Regarding the axis of enhancing local and regional development, El Said pointed out that the plan for the next fiscal year aims to empower local administration and enhance the trend towards decentralization, by activating developed local development programs, adding that the most important targets at the local level include paving 1356 internal roads, lighting 670 streets, establishing and raising the efficiency of 25 parking lots, establishing 52 markets and exhibitions, completing 18 slaughterhouses, implementing the National Solid Waste Management Program, and the initiative of 100 million trees.
The investments directed towards the development of Sinai in the fiscal year 2024-2025 were outlined by El-Said. They include establishing 5 developmental clusters in North Sinai (first phase) in: Al-Hasanat “Al-Mutalla - Abu Shanar” – Al-Wafaq – Al-Zahir and Al-Muqata’ah – Naj’ Shabana and Al-Mahdiyah.
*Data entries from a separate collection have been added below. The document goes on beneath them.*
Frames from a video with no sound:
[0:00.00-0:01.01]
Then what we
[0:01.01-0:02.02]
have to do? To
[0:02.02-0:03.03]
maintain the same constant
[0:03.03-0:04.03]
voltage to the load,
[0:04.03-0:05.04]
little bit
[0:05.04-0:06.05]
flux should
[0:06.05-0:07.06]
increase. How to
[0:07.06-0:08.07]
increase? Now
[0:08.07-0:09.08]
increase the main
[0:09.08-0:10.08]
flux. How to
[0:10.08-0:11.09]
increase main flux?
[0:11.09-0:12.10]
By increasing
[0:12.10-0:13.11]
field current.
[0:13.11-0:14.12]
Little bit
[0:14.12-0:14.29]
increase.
Also, providing a water source for the irrigation of 14.5 thousand acres in the new communities in Sinai, establishing a public irrigation network for 10.9 thousand acres in the Bir al-Abd area, upgrading and improving the efficiency of the tunnel / Taba road, improving the efficiency of the Nuweiba / Negev road “Wadi Wateer,” establishing 13 agricultural clusters in North Sinai, and 15 agricultural clusters in South Sinai.
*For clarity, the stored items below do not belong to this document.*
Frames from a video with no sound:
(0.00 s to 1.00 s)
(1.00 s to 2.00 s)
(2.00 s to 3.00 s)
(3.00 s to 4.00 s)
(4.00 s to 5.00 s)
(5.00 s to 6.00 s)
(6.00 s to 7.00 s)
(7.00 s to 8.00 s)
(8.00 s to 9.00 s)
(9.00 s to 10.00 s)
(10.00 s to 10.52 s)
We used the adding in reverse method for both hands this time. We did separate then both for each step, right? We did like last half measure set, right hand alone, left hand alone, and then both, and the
Regarding the executive status of the first phase of “Decent Life,” El-Said referred to the study prepared in collaboration between the ministry and the International Food Policy Research Institute on “Assessing the Impact of the Decent Life Initiative on Rural Development and the National Economy,” where the results of this study indicated that the first phase of the Decent Life project contributed to reducing poverty rates, especially in Upper Egypt.
El-Said also pointed out that the financial allocations for the first year of the second phase of the Decent Life initiative amount to 150 billion pounds, distributed among various activities included in the initiative such as: drinking water and sanitation projects, health, education, gas, establishing youth centers, electricity, internal roads, extending fiber optics, rehabilitating irrigation channels and bridges, establishing main roads, and government complexes.
El-Said emphasized that the plan for the coming fiscal year includes continuing efforts to “green” the investment plan, reaching a percentage of 50% green public investments, and focusing on increasing the contribution of projects adapting to climate change from 22% to 35%. She also highlighted the most important adaptation and mitigation projects within the plan for the coming fiscal year, such as: the electric high-speed train, the metro, the monorail project in the new administrative capital and 6th of October City, new and renewable energy stations, equipping industrial zones, replacing and renewing industrial security systems and environmental protection, solid waste system, disposing of hazardous medical waste, nature protection and reserve management, and greening main roads.
El-Said also referred to the role played by the economic development plan for the coming fiscal year in implementing the National Strategy for Human Rights, including ensuring the right to education, health, social security, culture, adequate housing, providing employment opportunities, and providing safe drinking water, as well as ensuring the rights of women, children, and youth.